There were eighteen people in a pickup truck with a camper top on the bed — the three coyotes sat in the front, and the fifteen illegal Mexican immigrants crushed themselves into the camper. They had walked from Mexico to the United States; they had walked for three days and three nights across the desert; they had ended this walk the previous evening. Now, as the truck with its flimsy camper headed north – to “New York,” said the immigrants – as they took the curve on Highway 163 near the volcanic stone formation we call El Capitan, the speeding driver lost control on the cold, slick road, and the truck flipped and rolled. The camper top literally shredded.

The three coyotes fled on foot, leaving their passengers bleeding in the rainy dark night of the Navajo Nation.

They are thirsty and starving. The ER staff begin to give away their lunches, their bottled drinks, to ease the additional suffering that hunger brings to these people.

In a lull after the last transport, I drive up to the junction to the Conoco station we call “Mustang” and buy $50 worth of Gatorade, sandwiches, chips, and bananas. I hand out bananas and Gatorade in cups to the immigrants; I hold the sandwiches and chips and juice for the staff who have now been dealing with this trauma for five hours.

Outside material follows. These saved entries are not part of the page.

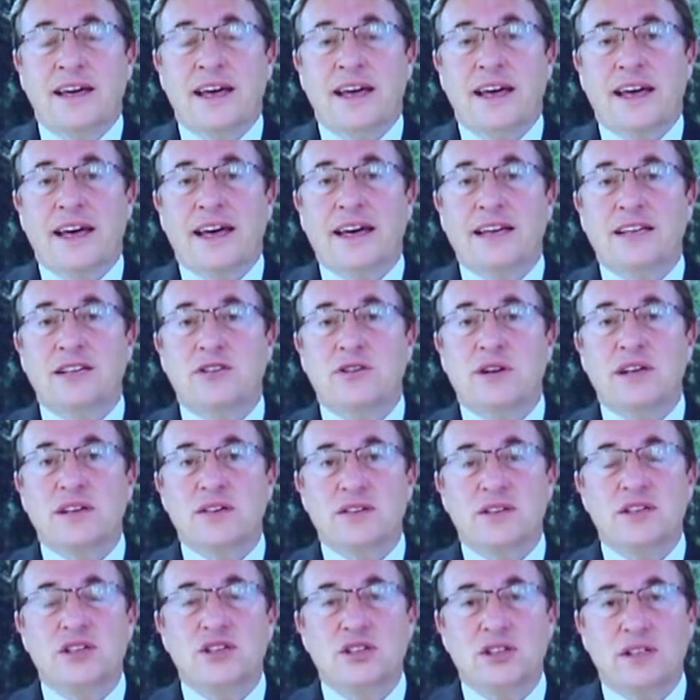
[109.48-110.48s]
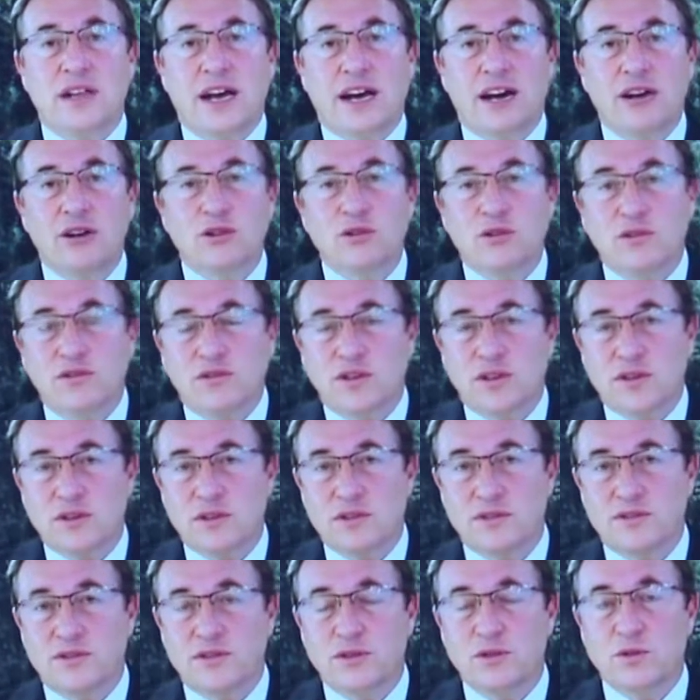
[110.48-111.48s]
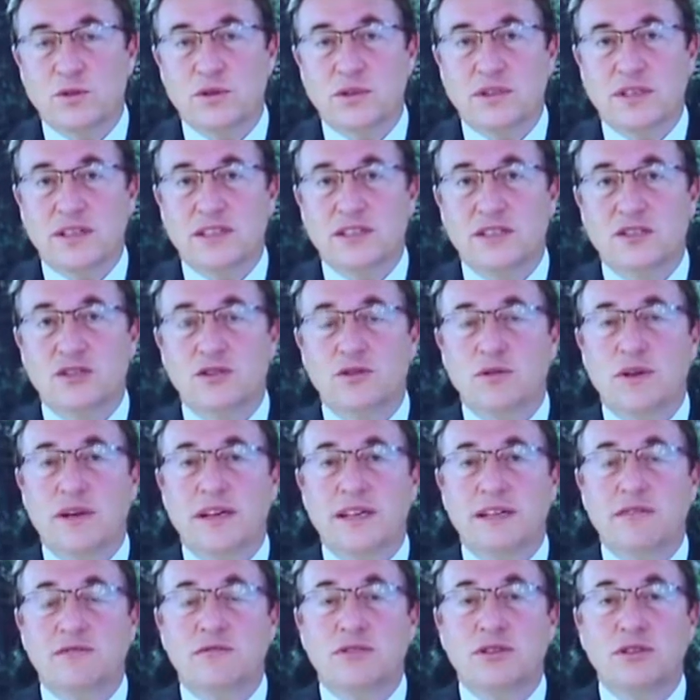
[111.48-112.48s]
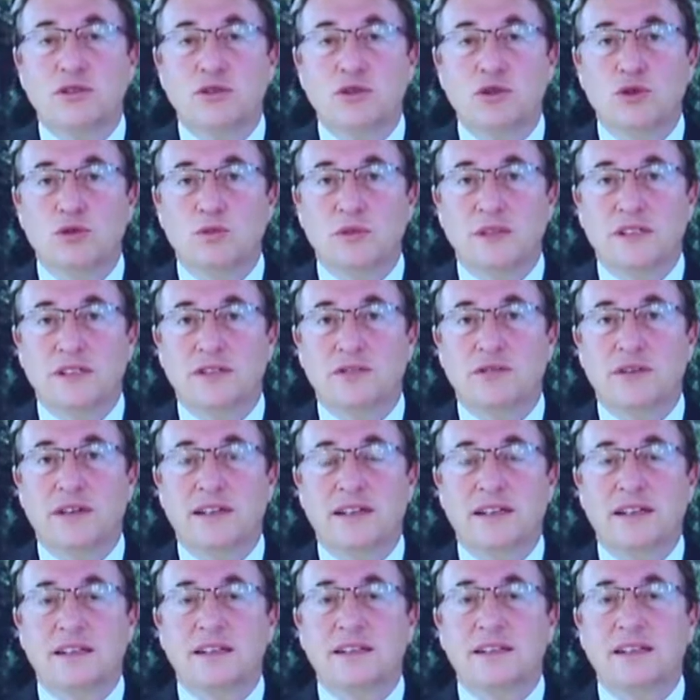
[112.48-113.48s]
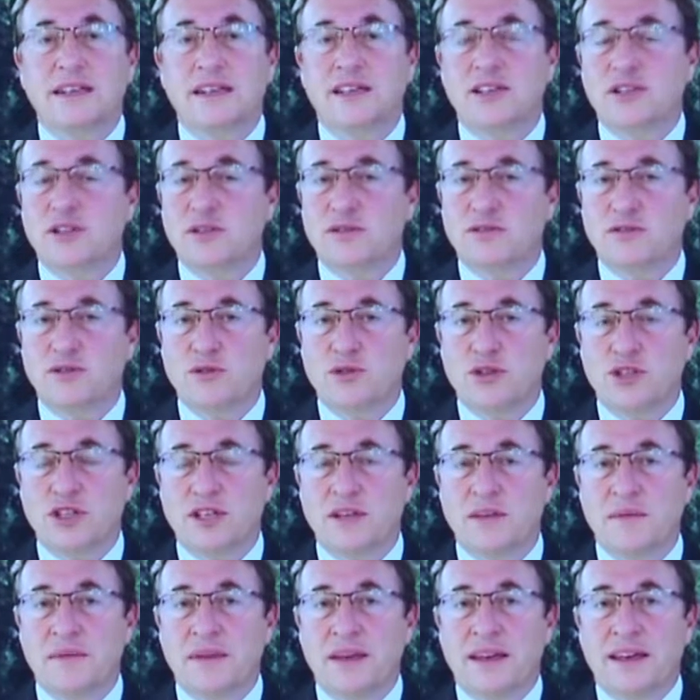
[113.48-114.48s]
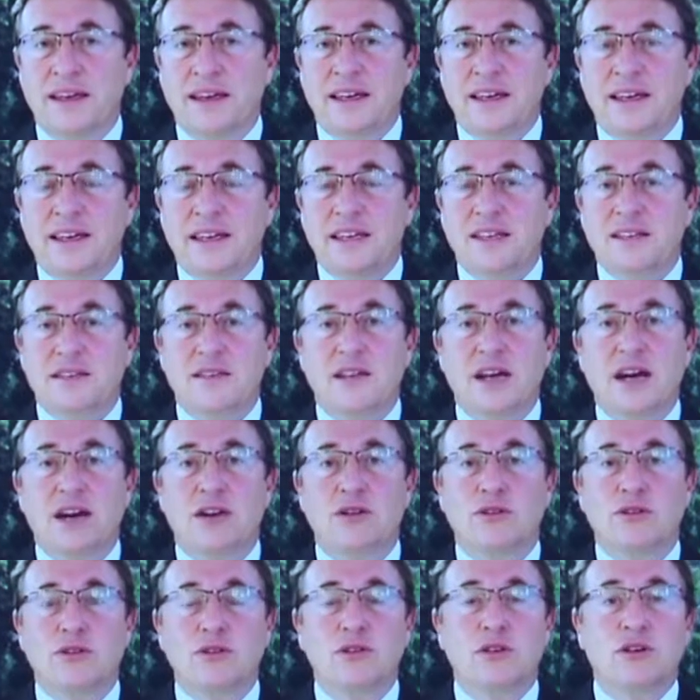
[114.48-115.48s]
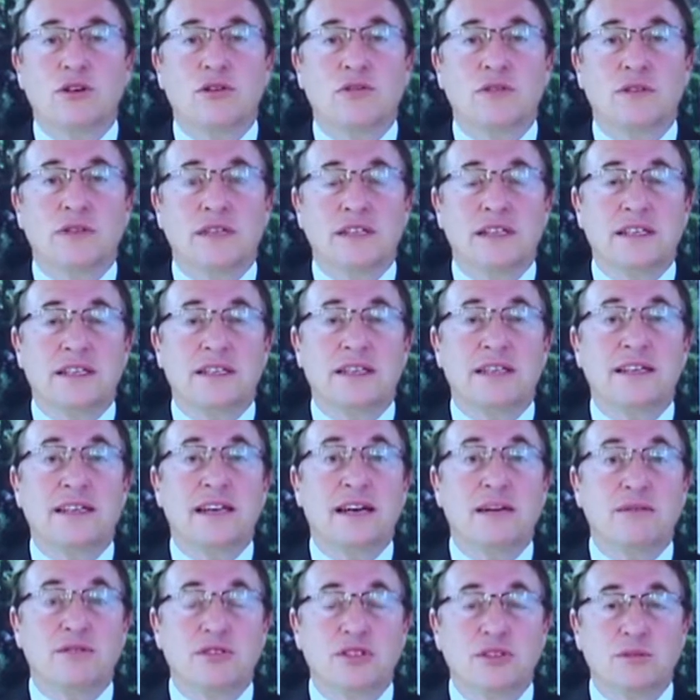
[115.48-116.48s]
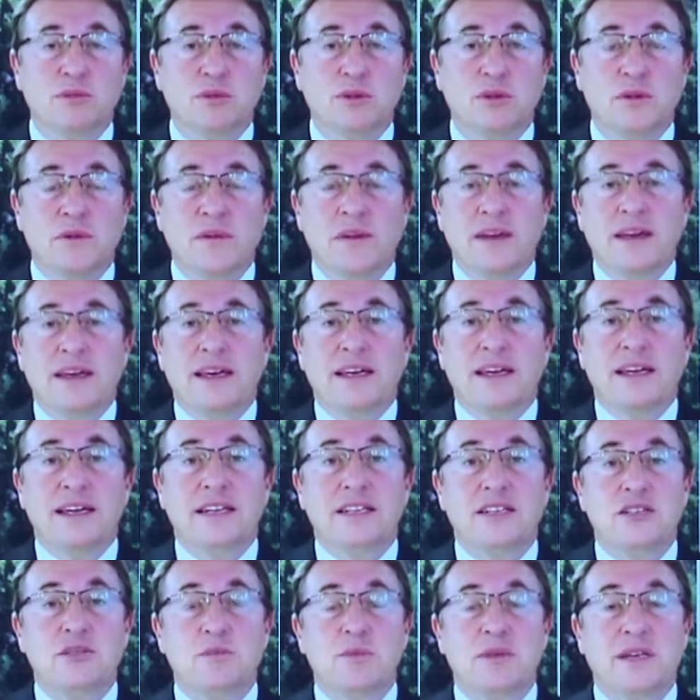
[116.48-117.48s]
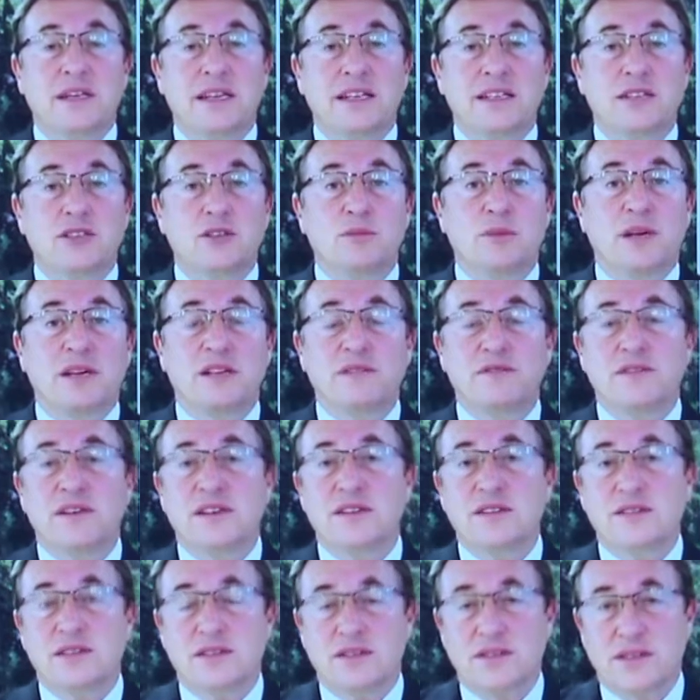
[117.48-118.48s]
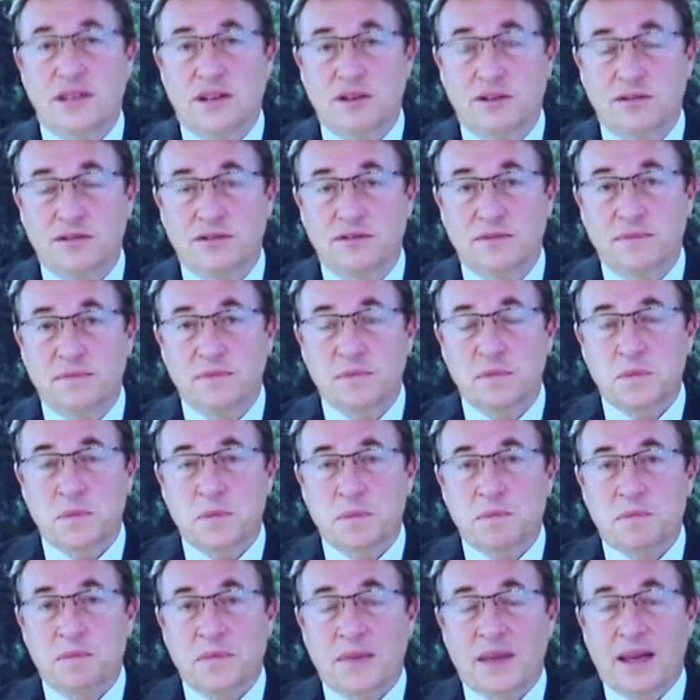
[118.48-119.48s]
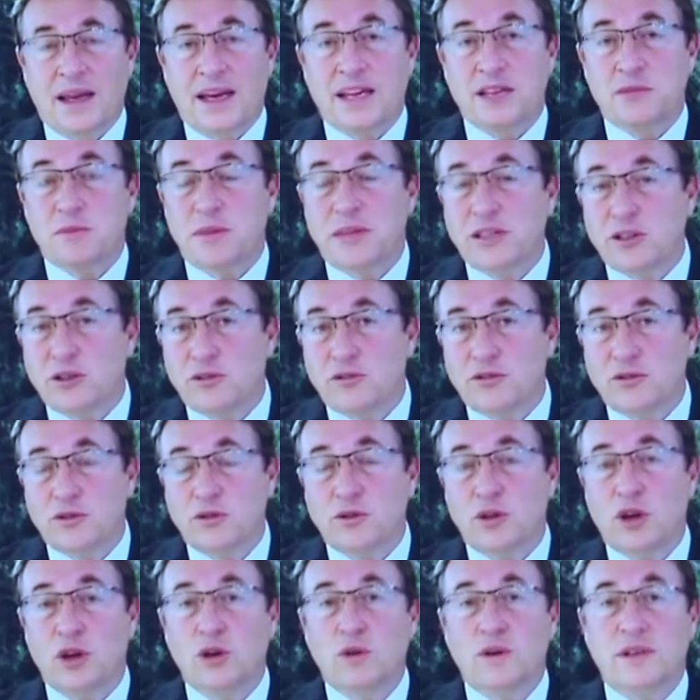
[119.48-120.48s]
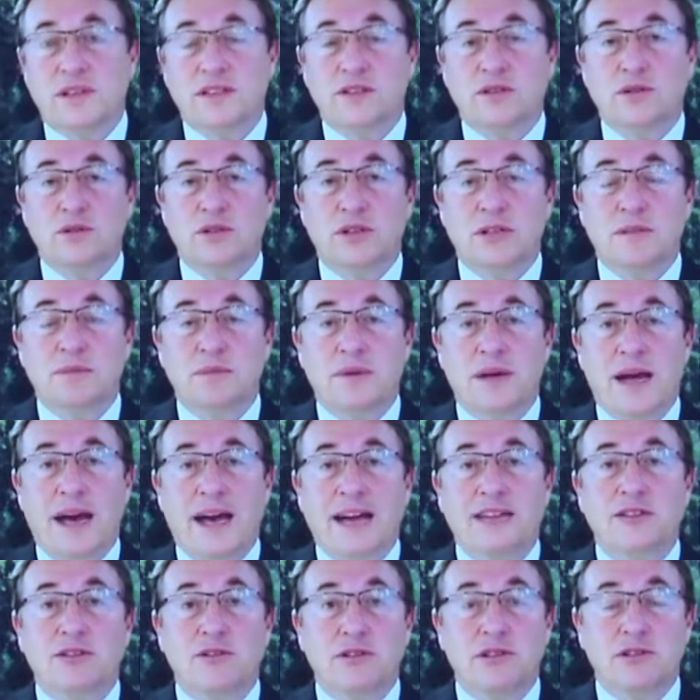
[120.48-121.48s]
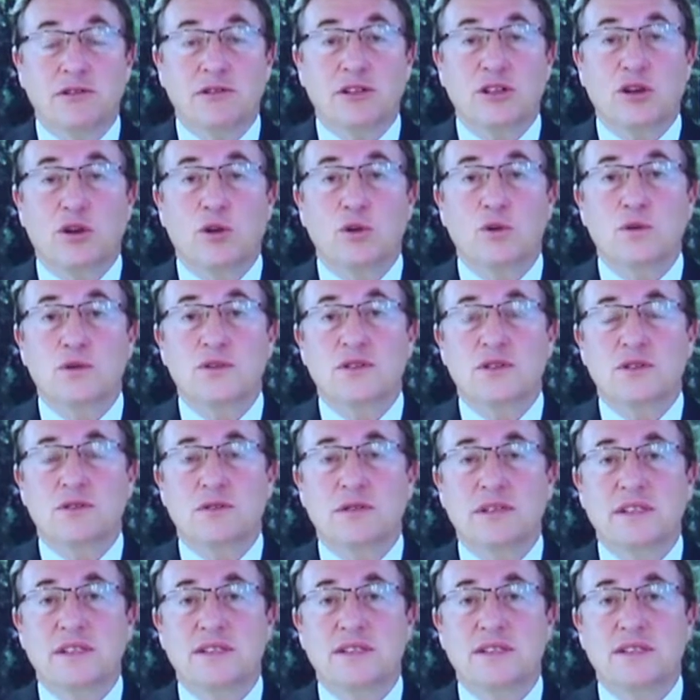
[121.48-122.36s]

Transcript: a transition out of fossil fuels and into a renewable, into a clean energy future is now not only inevitable, it is beginning to manifest itself. As many of you know, and UNEP annually records through its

At 4 a.m. all but three immigrants have now gone to the local Catholic church for the evening; a place to sleep and rest and wait to see what happens to them in the morning. I don’t know what that will be. One of the aides jokes that the population of Kayenta had just grown by eighteen people.

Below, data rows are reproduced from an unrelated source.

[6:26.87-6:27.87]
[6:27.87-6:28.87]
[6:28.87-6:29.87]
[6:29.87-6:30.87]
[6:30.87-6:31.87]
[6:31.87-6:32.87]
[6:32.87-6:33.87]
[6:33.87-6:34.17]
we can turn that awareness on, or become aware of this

She was so funny, and the laughter helped us push past a nearly insurmountable language barrier. She habitually reverted back to Navajo; she addressed these people in the language of her own people. Naturally, they understood her Navajo no more than they understood our English. But we taught her two words: “bueno,” for good, and so she walked from bed to bed saying, “Bueno?” to make sure everyone was all right. And we taught her “abuela,” for grandmother, so she would point to herself and say “Bueno abuela!” and everyone would laugh.

At 4:15 a.m. I leave the ER. I come home, turn off my alarm clock, curl up with my cats and try to sleep. I have been asked repeatedly that evening, by the doctor, by the aides, by the EMS personnel, why I don’t work in the ER anymore; I have to sidestep their questions with phrases like, “There were a lot of reasons,” and then change the topic.

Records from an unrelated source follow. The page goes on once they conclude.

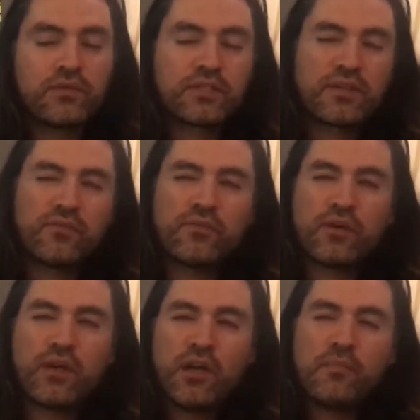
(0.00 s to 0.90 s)
It's a
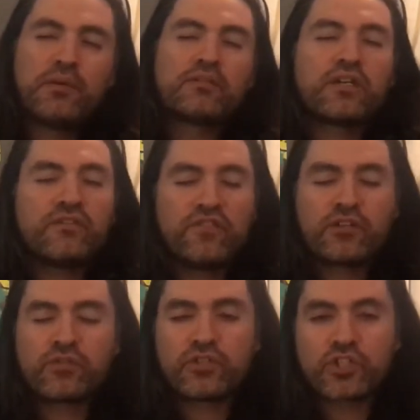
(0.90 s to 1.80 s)
military
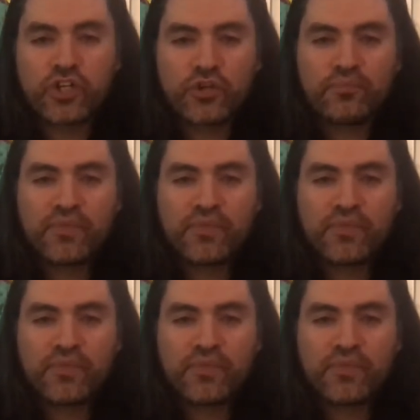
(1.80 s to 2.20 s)
veteran show.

It is a good question; it’s complicated; I still can’t bring myself to write about it yet.

But I reflect on that evening, on six hours dealing with the kind of trauma that could overwhelm our little clinic, that could happen, here, in Arizona, on a regular basis now before the fence goes up across our border. And I know that I will always, always come back to the ER in the middle of a rainy night to help.

But I also know that I will never transfer back full-time. And I am content with that thought, and I fall asleep. And dream.